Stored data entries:
╭──

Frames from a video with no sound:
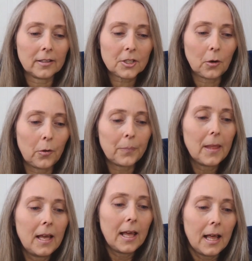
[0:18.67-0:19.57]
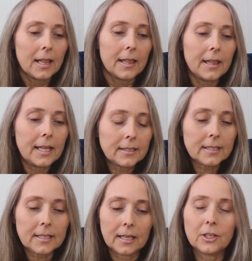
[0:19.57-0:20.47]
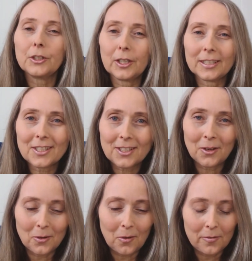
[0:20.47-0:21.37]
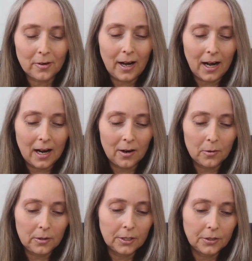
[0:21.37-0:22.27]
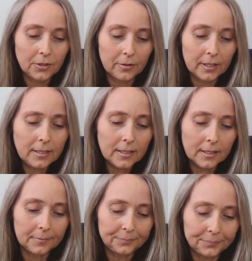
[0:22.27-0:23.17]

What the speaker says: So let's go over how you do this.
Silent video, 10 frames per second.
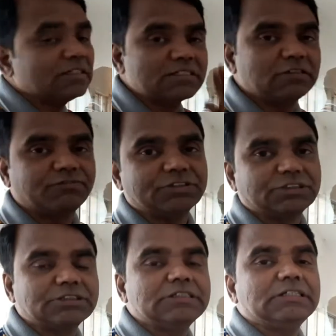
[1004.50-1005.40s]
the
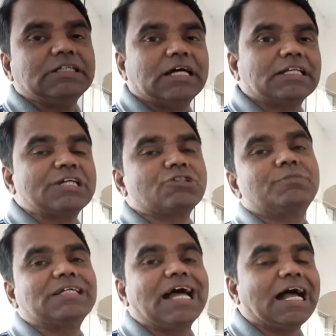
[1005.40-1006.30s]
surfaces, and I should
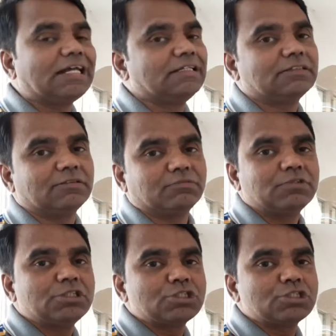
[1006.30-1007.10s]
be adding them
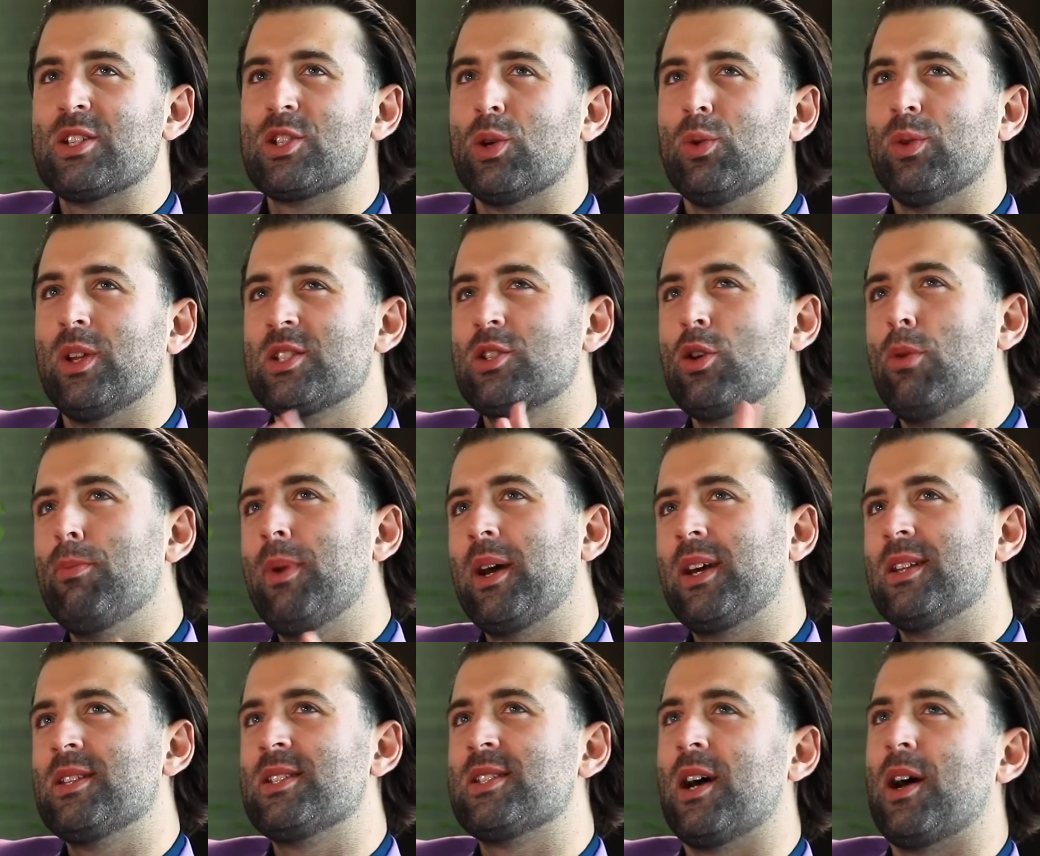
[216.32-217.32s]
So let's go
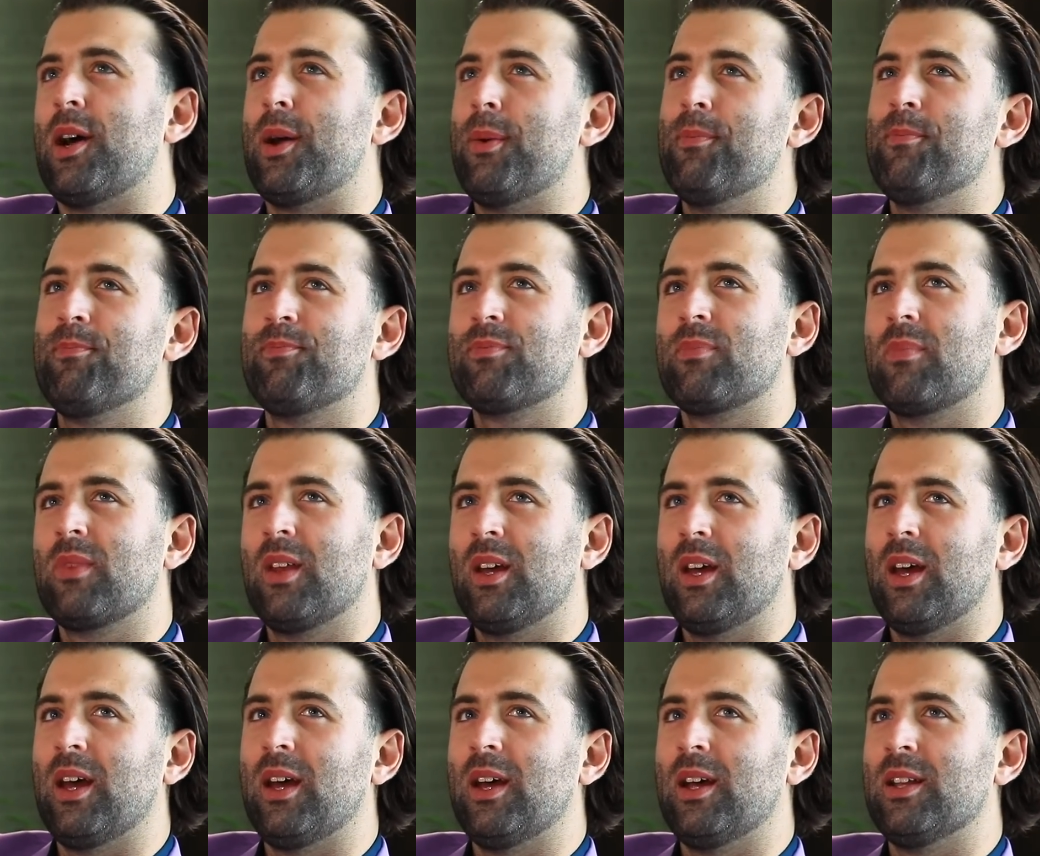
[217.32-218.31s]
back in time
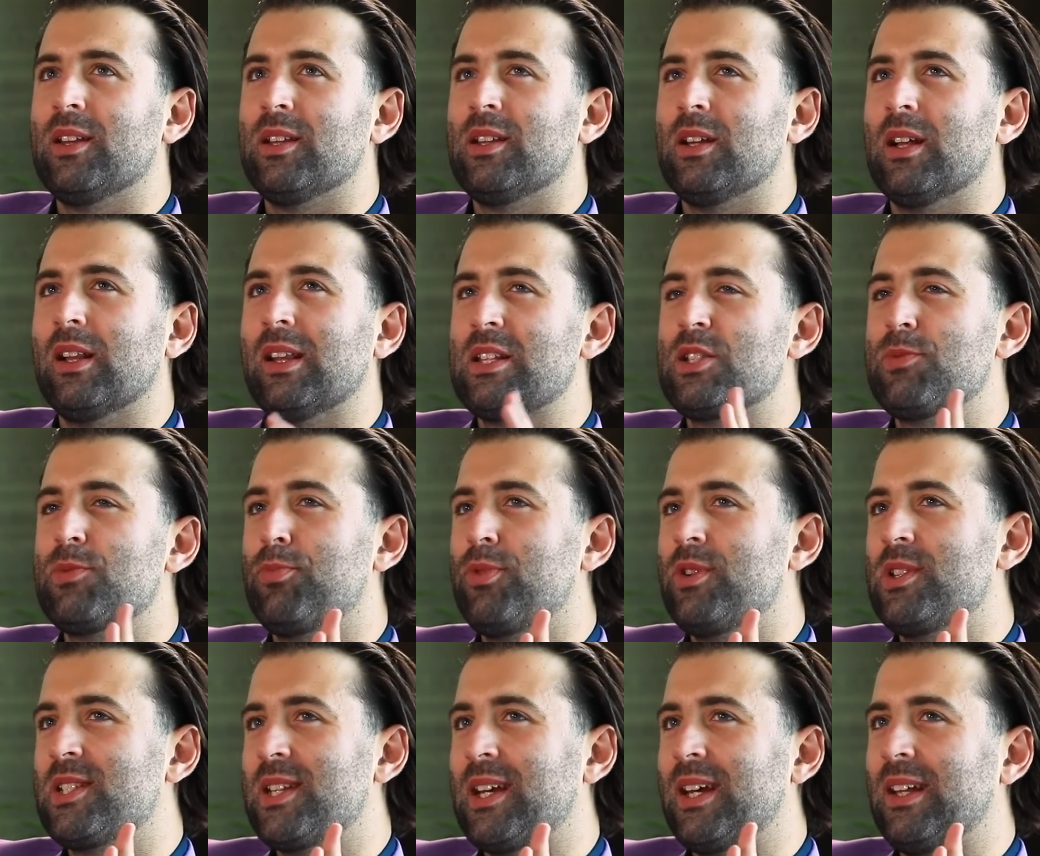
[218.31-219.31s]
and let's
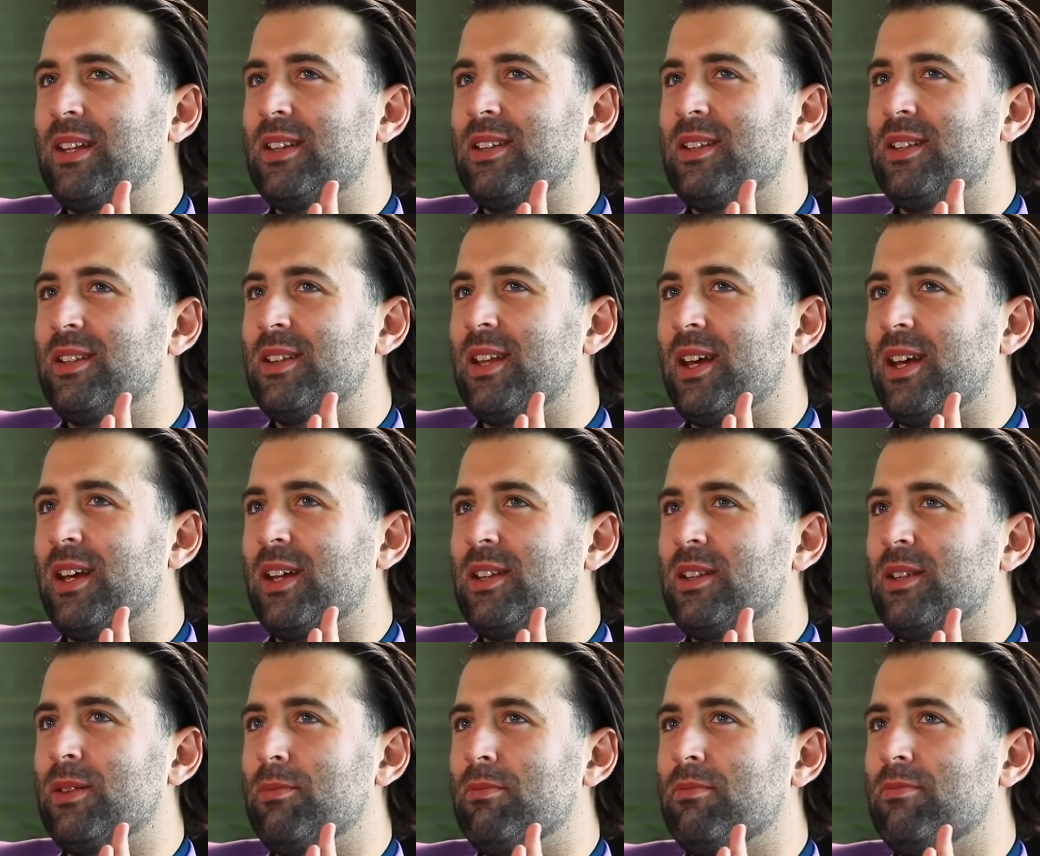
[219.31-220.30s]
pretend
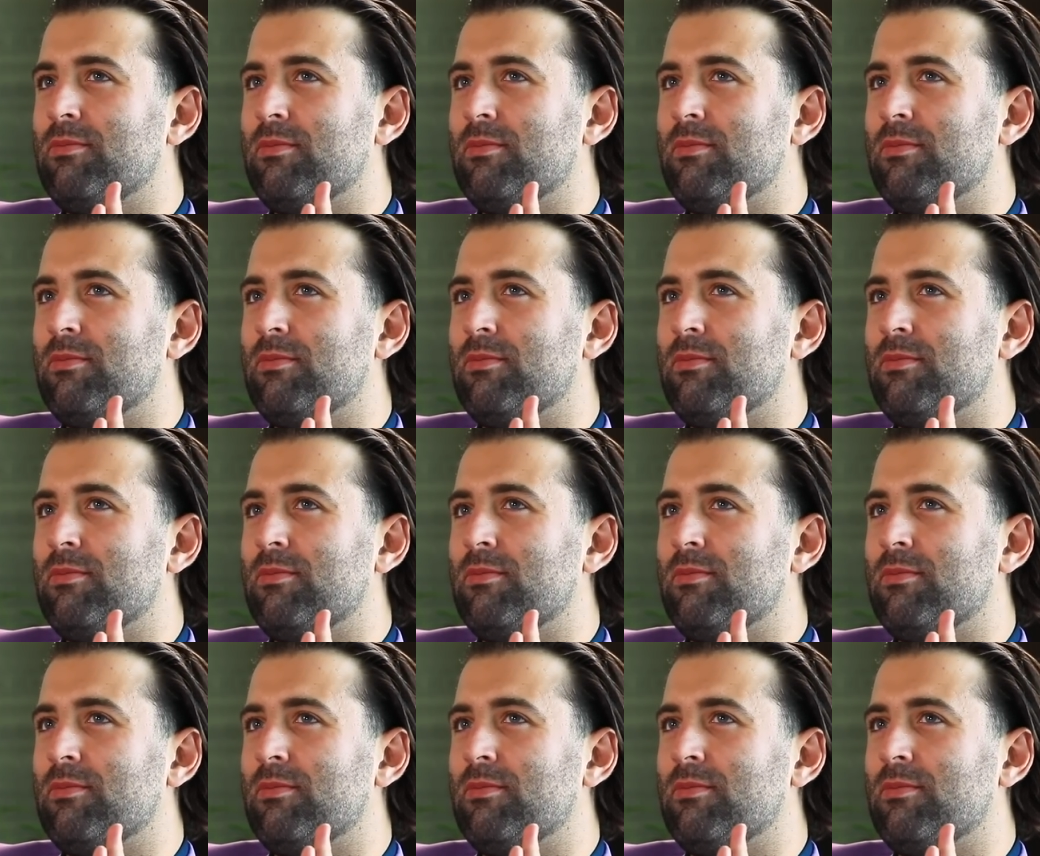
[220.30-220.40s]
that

╰──

Please go over the data above and tally every line holding "video"; reply only with the count.

2